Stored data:
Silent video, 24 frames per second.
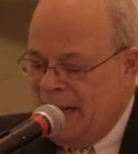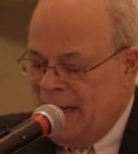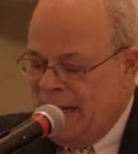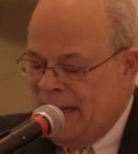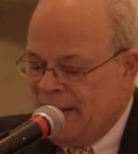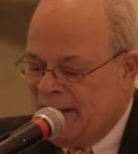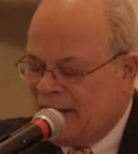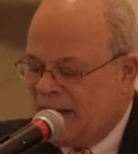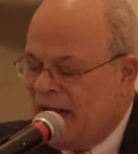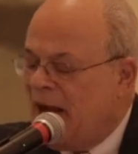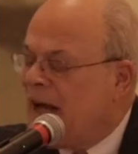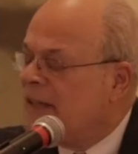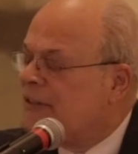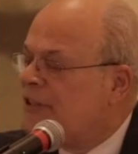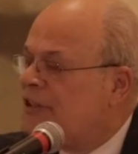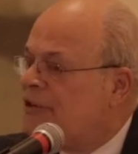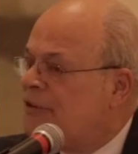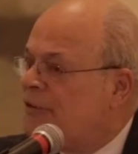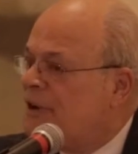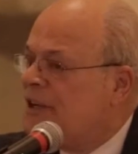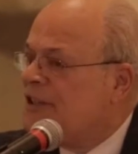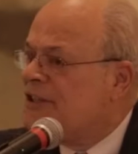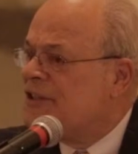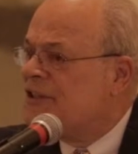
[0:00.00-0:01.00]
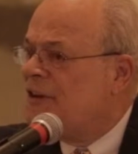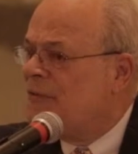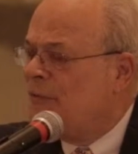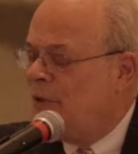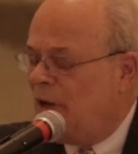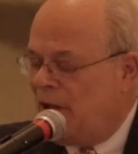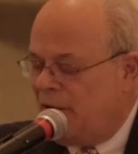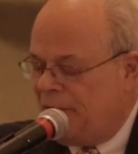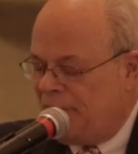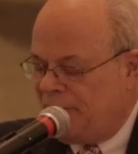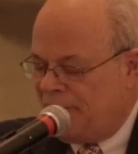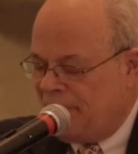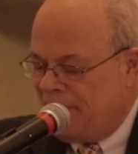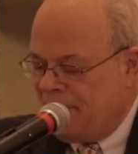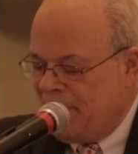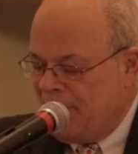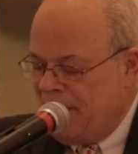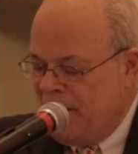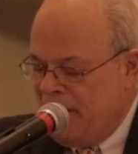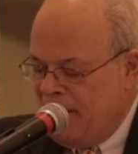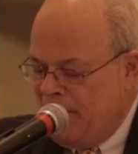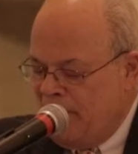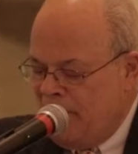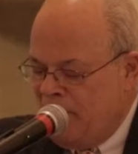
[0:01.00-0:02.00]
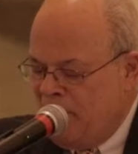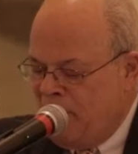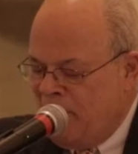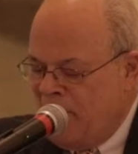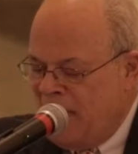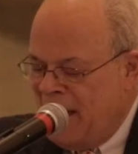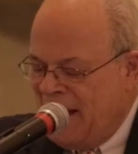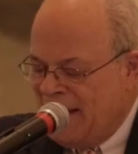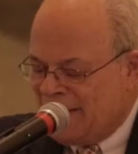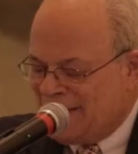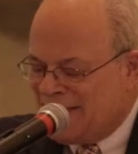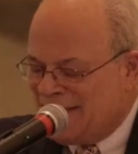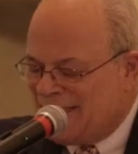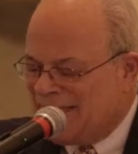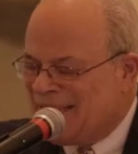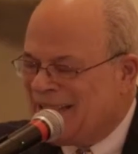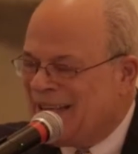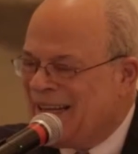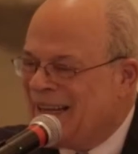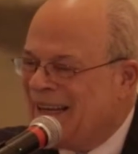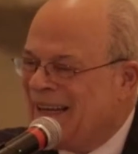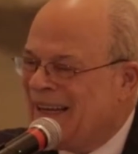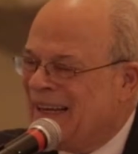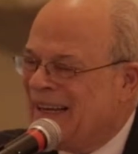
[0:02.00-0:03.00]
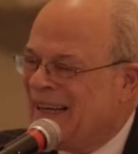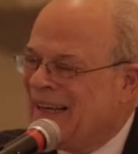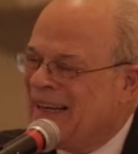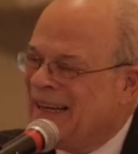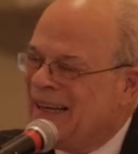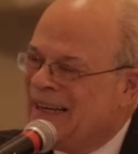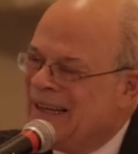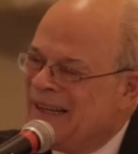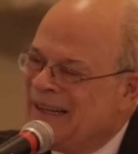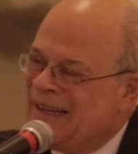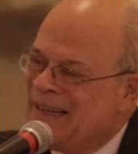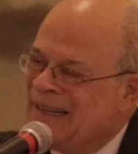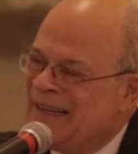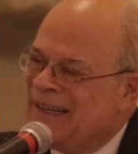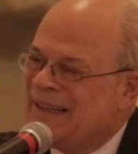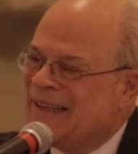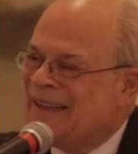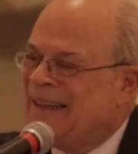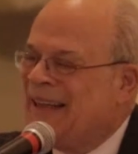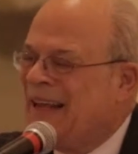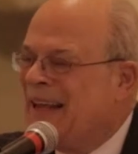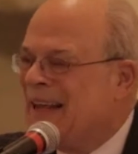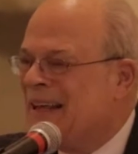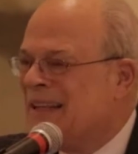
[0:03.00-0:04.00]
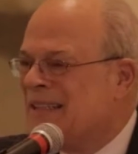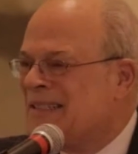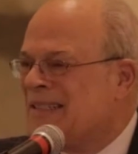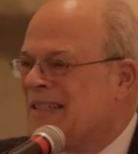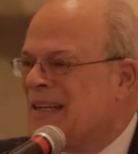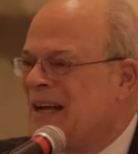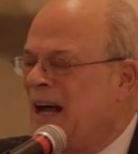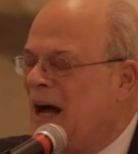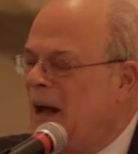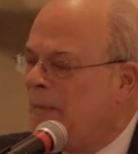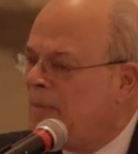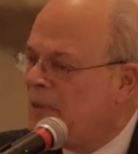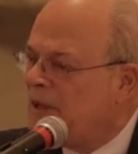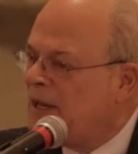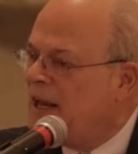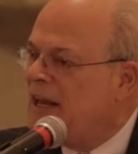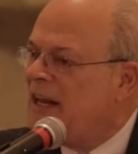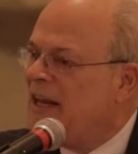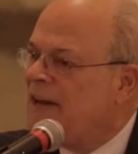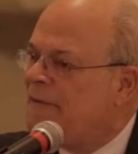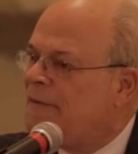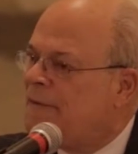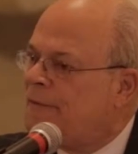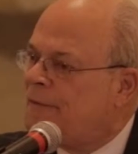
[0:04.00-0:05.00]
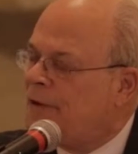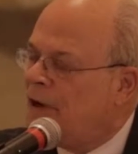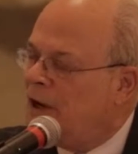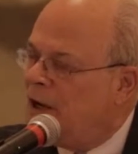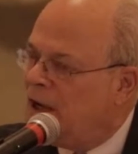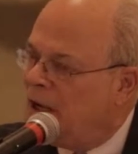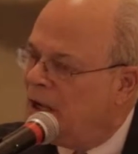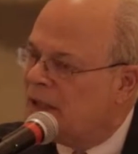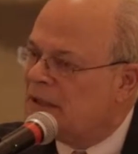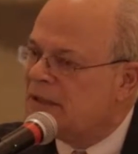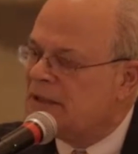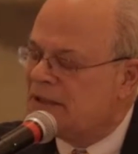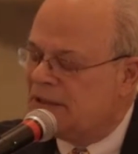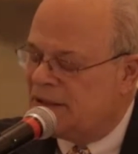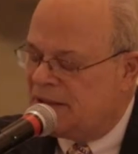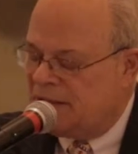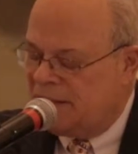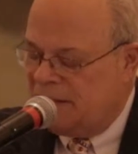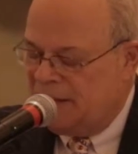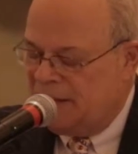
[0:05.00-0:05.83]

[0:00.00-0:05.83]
The concentration of wealth makes things complicated for us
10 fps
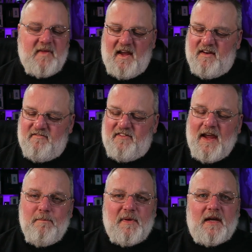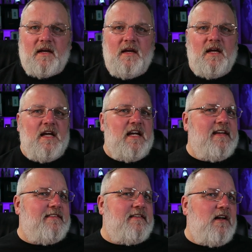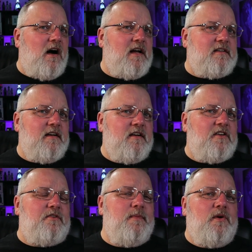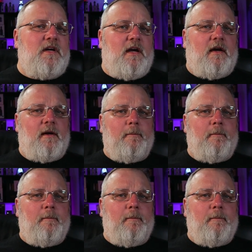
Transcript: And vaping is not smoking.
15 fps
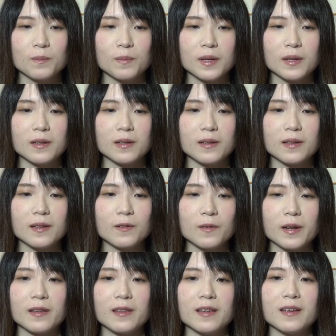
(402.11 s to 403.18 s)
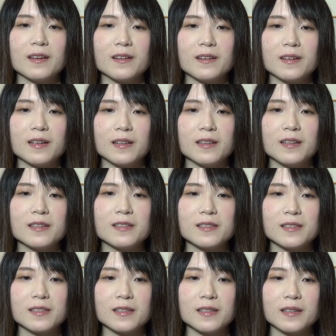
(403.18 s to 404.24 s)
made great thing in
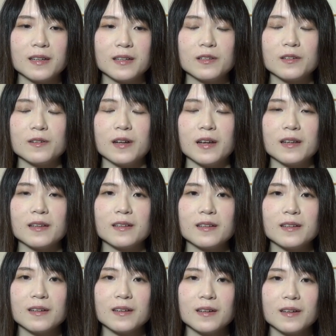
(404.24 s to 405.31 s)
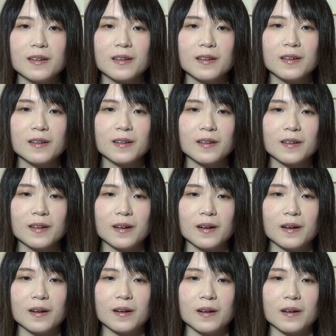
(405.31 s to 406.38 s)
this internet
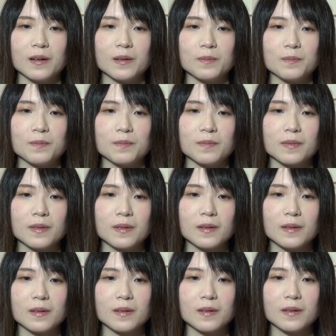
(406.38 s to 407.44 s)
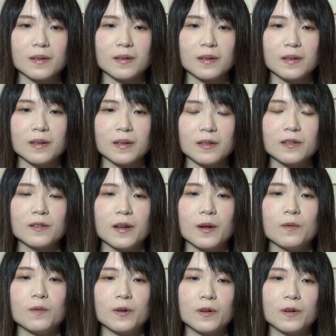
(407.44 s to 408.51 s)
um,
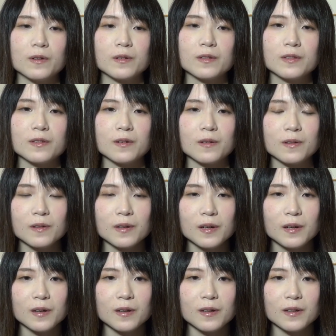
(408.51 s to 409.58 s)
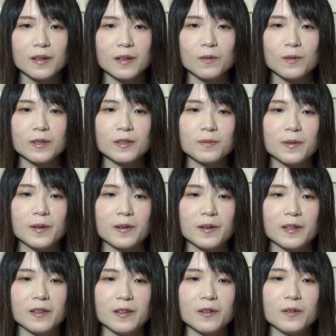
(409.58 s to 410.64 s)
internet world so it was
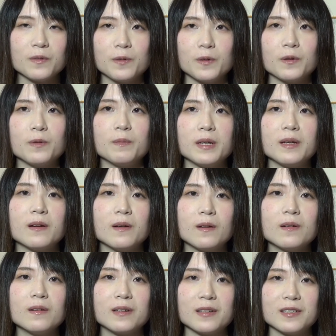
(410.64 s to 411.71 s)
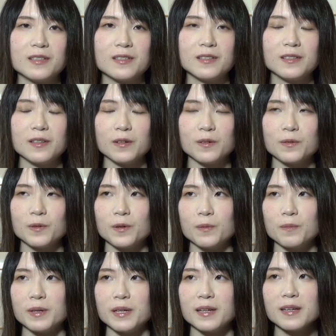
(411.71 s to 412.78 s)
very new for me always new for
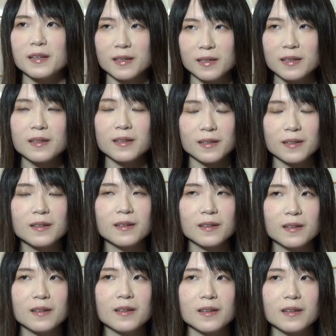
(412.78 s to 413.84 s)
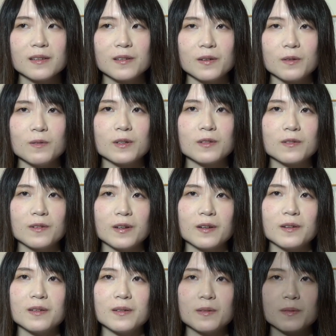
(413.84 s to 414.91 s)
me so it was
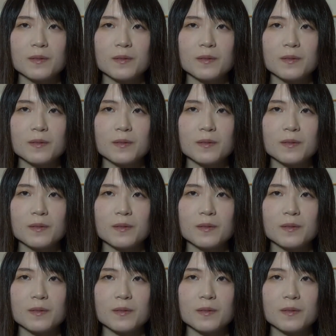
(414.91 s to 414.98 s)
great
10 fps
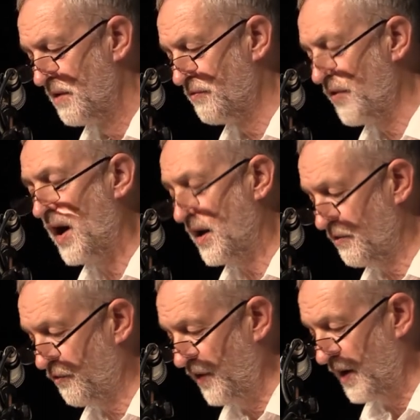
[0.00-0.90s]
Violent
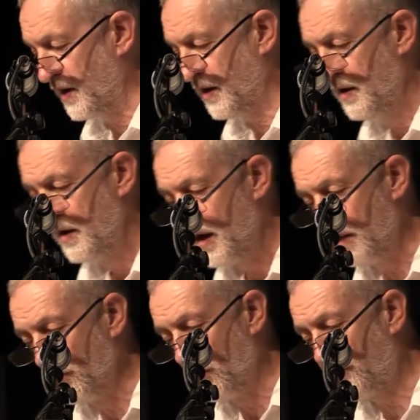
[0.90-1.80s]
flooding
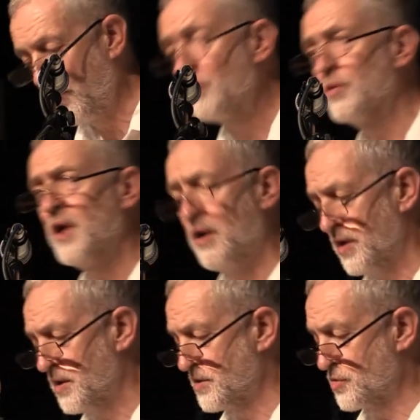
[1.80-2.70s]
and more frequent
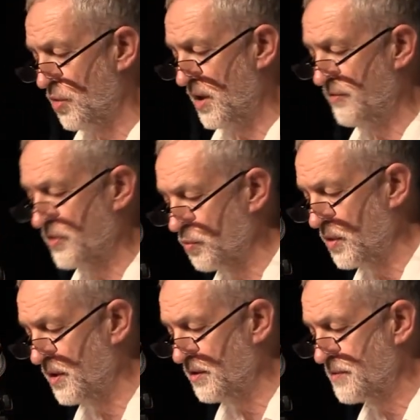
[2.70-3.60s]
hurricanes all over the
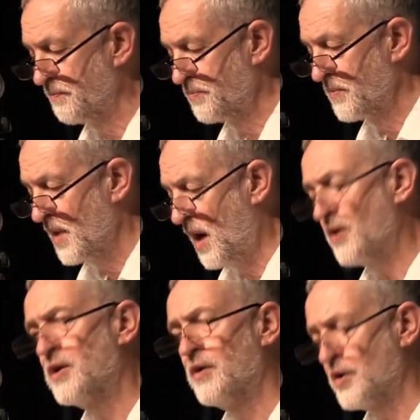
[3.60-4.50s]
world.
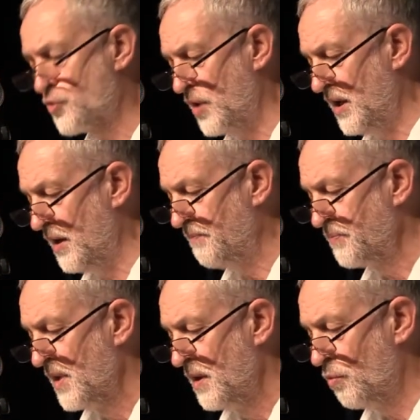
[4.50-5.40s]
Hurricane Katrina,
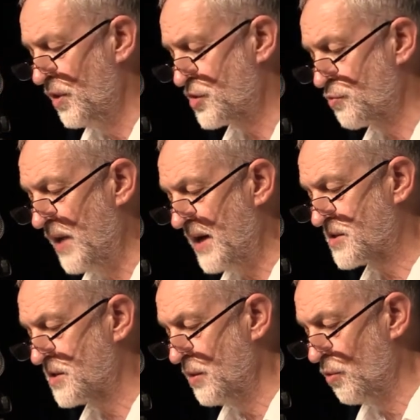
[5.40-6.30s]
which
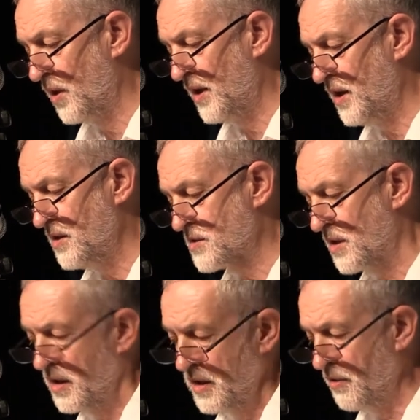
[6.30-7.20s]
wrecked New Orleans, and
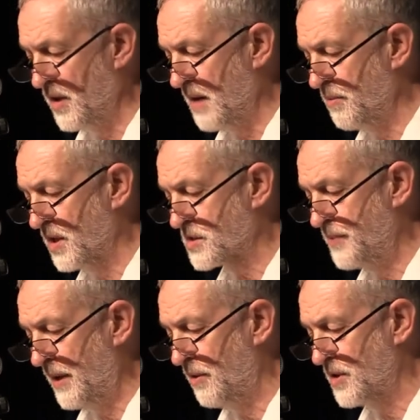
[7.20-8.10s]
I know Naomi
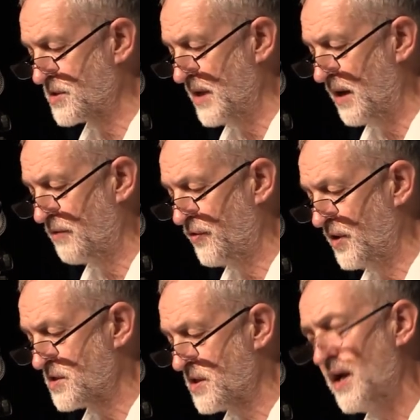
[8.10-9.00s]
experienced that
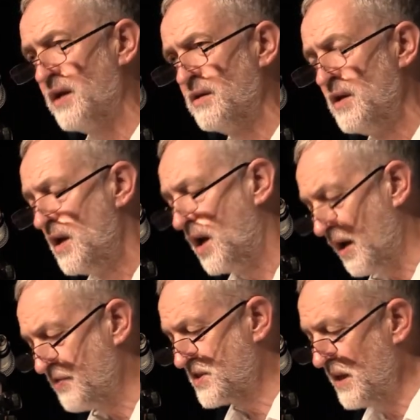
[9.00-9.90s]
firsthand, and
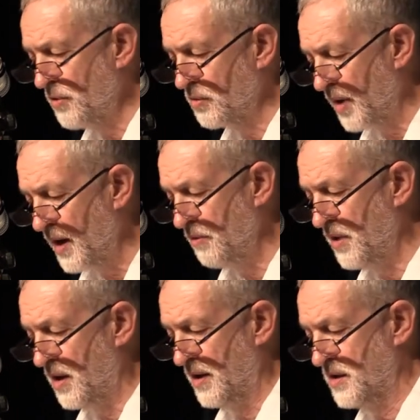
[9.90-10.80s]
I've seen with my own
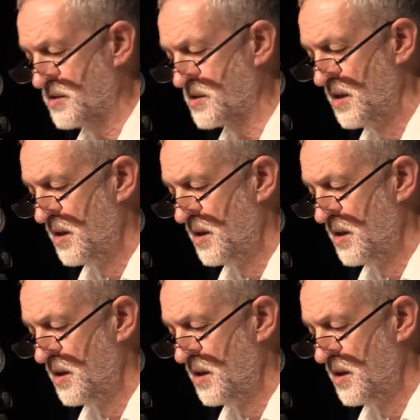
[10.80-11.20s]
eyes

§ What the task requires:
Exactly reproduce the entries above, minus the pictures.

§ Expected answer:
Silent video, 24 frames per second.
[0:00.00-0:01.00]
[0:01.00-0:02.00]
[0:02.00-0:03.00]
[0:03.00-0:04.00]
[0:04.00-0:05.00]
[0:05.00-0:05.83]

[0:00.00-0:05.83]
The concentration of wealth makes things complicated for us
10 fps
Transcript: And vaping is not smoking.
15 fps
(402.11 s to 403.18 s)
(403.18 s to 404.24 s)
made great thing in
(404.24 s to 405.31 s)
(405.31 s to 406.38 s)
this internet
(406.38 s to 407.44 s)
(407.44 s to 408.51 s)
um,
(408.51 s to 409.58 s)
(409.58 s to 410.64 s)
internet world so it was
(410.64 s to 411.71 s)
(411.71 s to 412.78 s)
very new for me always new for
(412.78 s to 413.84 s)
(413.84 s to 414.91 s)
me so it was
(414.91 s to 414.98 s)
great
10 fps
[0.00-0.90s]
Violent
[0.90-1.80s]
flooding
[1.80-2.70s]
and more frequent
[2.70-3.60s]
hurricanes all over the
[3.60-4.50s]
world.
[4.50-5.40s]
Hurricane Katrina,
[5.40-6.30s]
which
[6.30-7.20s]
wrecked New Orleans, and
[7.20-8.10s]
I know Naomi
[8.10-9.00s]
experienced that
[9.00-9.90s]
firsthand, and
[9.90-10.80s]
I've seen with my own
[10.80-11.20s]
eyes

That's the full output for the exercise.